THE "SOUR WINE" IN THE ROMAN WORLD
And just like David wrote all of those years beforehand, near the end of our Lord's suffering, He cried out that He was thirsty (John 19:28). John tells us:
"After this, Jesus, knowing that all things had already been accomplished, to fulfill the Scripture, said, "I am thirsty." 29 A jar full of sour wine was standing there, so they put a sponge full of the sour wine upon a branch of hyssop and brought it up to His mouth. 30 Therefore, when Jesus had received the sour wine, He said, "It is finished!" And He bowed His head and gave up His spirit." - John 19:28-30
For years, I have believed that this was a momentary act of mercy after the horror that the Romans put Him through and the mockery of the Jews who put them up to it. Someone had mercy upon Jesus and gave Him something to drink.
But, after studying this very act, I now believe this is not so.

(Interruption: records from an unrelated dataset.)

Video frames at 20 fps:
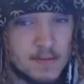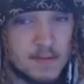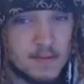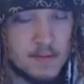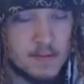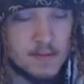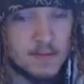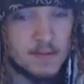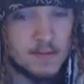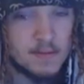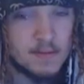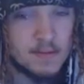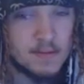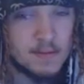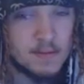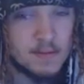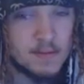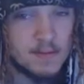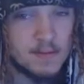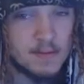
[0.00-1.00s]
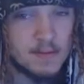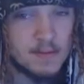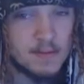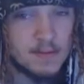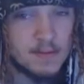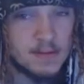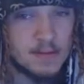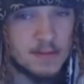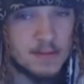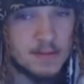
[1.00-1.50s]

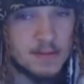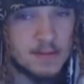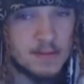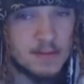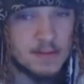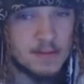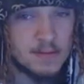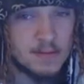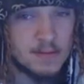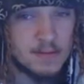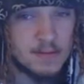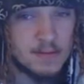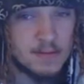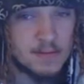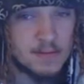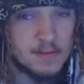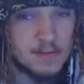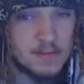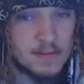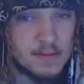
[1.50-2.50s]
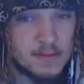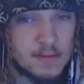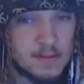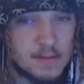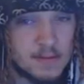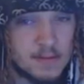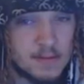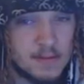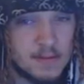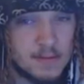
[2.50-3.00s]

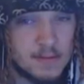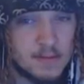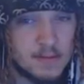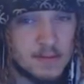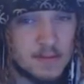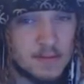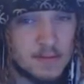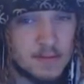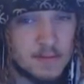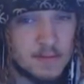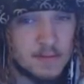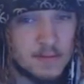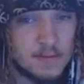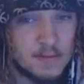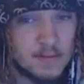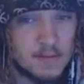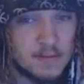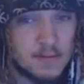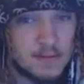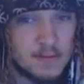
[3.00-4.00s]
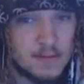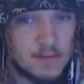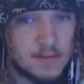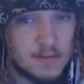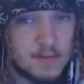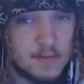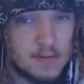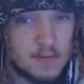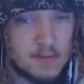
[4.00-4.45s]
No one is speaking in this clip.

Instead of offering even the smallest act of mercy, giving Jesus a clean drink to abate His immense thirst, the soldiers cruelly provided a sponge, a sponge that was soaked in this cheap, vinegar-laced filth.
As I have learned, the sponge itself was not the closest object they could find. They were not using a nearby sponge because it was available. No! This was a deliberate and extreme insult steeped in the basest of humiliations.

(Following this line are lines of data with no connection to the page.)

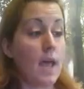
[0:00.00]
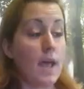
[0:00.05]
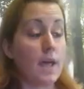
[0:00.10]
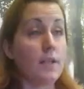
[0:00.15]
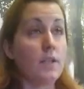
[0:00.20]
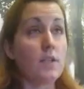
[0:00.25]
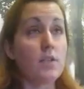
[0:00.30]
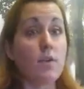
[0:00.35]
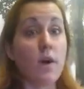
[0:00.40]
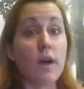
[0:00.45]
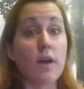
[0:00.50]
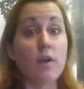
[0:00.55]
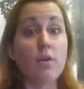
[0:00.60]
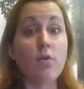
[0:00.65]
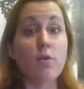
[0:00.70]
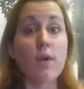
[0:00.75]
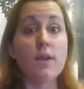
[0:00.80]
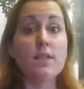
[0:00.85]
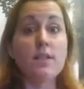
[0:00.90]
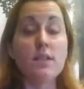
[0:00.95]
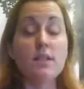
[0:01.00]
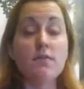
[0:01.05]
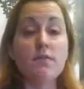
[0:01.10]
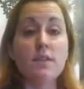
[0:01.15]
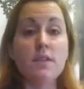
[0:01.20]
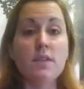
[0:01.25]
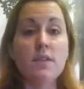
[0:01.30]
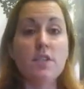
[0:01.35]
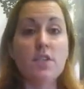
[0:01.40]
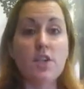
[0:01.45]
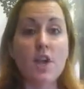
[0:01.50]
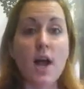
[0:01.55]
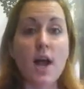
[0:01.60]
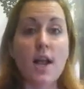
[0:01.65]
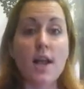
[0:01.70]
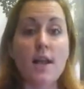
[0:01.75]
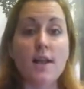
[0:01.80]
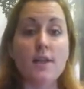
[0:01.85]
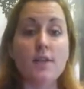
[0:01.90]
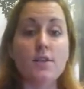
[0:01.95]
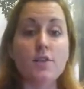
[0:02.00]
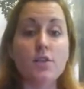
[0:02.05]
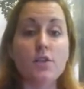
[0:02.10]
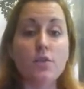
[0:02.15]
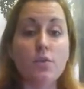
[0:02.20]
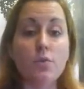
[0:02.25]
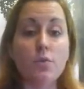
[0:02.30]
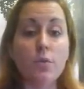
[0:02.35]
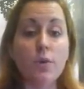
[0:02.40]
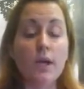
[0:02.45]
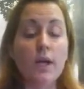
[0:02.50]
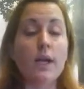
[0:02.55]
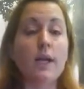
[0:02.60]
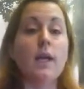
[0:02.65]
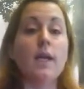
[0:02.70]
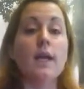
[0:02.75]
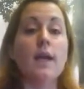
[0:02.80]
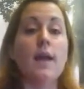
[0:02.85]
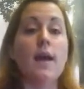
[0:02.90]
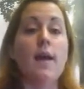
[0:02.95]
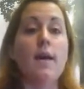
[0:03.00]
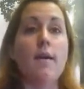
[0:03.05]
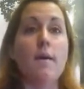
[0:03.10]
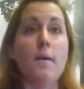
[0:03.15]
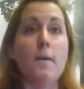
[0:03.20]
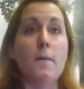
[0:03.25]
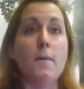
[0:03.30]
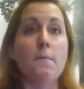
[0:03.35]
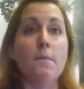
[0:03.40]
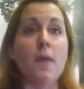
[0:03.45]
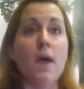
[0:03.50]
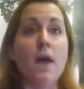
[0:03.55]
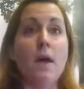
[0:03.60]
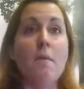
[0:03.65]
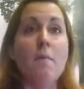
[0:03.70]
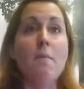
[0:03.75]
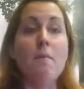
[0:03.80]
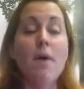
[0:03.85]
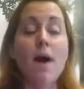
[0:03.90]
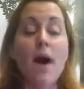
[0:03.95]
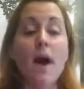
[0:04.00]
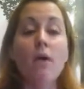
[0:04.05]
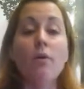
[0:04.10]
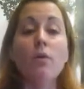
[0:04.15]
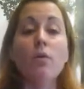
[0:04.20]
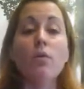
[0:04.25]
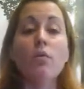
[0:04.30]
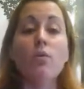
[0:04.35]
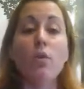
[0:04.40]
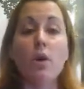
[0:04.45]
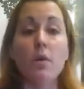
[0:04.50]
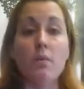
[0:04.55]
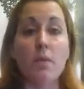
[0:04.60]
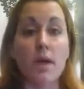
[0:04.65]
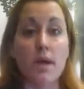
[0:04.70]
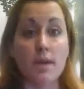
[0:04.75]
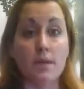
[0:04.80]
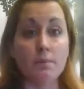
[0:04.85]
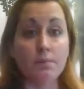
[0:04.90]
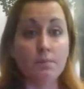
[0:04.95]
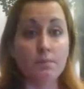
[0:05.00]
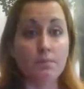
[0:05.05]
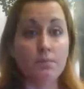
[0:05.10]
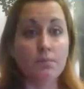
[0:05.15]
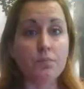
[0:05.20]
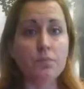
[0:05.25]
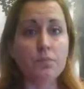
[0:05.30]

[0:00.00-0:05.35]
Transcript: And so I created this challenge to really empower women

In the Roman world, public toilets existed for the elite or the military within society. These toilets would be made from rock, with a hole cut into the center for the excrement to drop. They were built side by side, with no stalls or walls for privacy, making it inevitable that your body would touch the person sitting beside you while you were going.

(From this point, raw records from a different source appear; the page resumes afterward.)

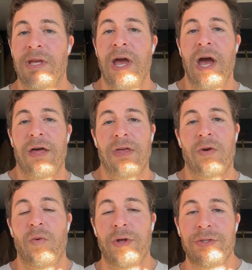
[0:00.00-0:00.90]
I
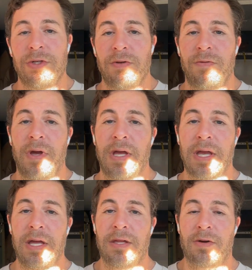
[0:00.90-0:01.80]
think once you
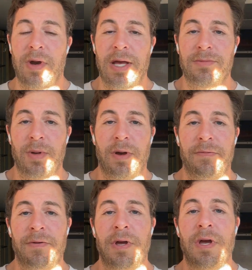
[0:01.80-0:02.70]
gain the grasp of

In the front of these rock-hewn latrines was another hole cut into the rock, and it was large enough for the person to reach in and clean themselves before going back to whatever they were doing before.
At this time, toilet paper had not yet been invented. So the Roman soldiers developed a small sponge attached to a shortened stick. They would moisten and insert this sponge through a front-facing hole to clean themselves before returning to duty.
After visiting these very public latrine facilities, soldiers and others would dip these sponges into jars of vinegar - the cheapest acidic solution available - to disinfect their sponge before the next usage.
So when Jesus was offered a vinegar-soaked sponge, this was no act of mercy. This was like offering to use toilet paper to wipe His face. They took an item covered in human filth and symbolic of the utmost debasement, and they thrust this vile object directly into the face of the Son of God as He suffered for the sins of the world.
It was not enough for Jesus to simply endure the overwhelming physical trauma of the crucifixion for us. He had to go down to the lowest depths in order to rescue us. He had to swim in the depths of the septic tank to pull us out. And as He gasped for air, with the unmistakable stench of human waste upon His lips, with those same lips, He said: "It is finished."
CONCLUSION
If you want to get a picture of how ugly our sin is to God, look at the horror of what Jesus went through to ransom you. It was in this moment that Jesus breathed His last, finishing redemption for you and I. Dying, not for the sins that He committed, but hanging there, being tortured there, becoming a mockery there, and tasting that polluted vinegar upon His lips there, for our sin!
Our sin put Him there. As the Apostle Paul tells us in Galatians 3:13-14:
"Christ redeemed us from the curse of the Law, having become a curse for us—for it is written, "Cursed is everyone who hangs on a tree"— in order that in Christ Jesus the blessing of Abraham might come to the Gentiles, so that we would receive the promise of the Spirit through faith." - Galatians 3:13-14
Though the darkness of Good Friday looms heavy and the anguish of Christ's suffering seems insurmountable - take heart, dear ones - because Sunday is coming.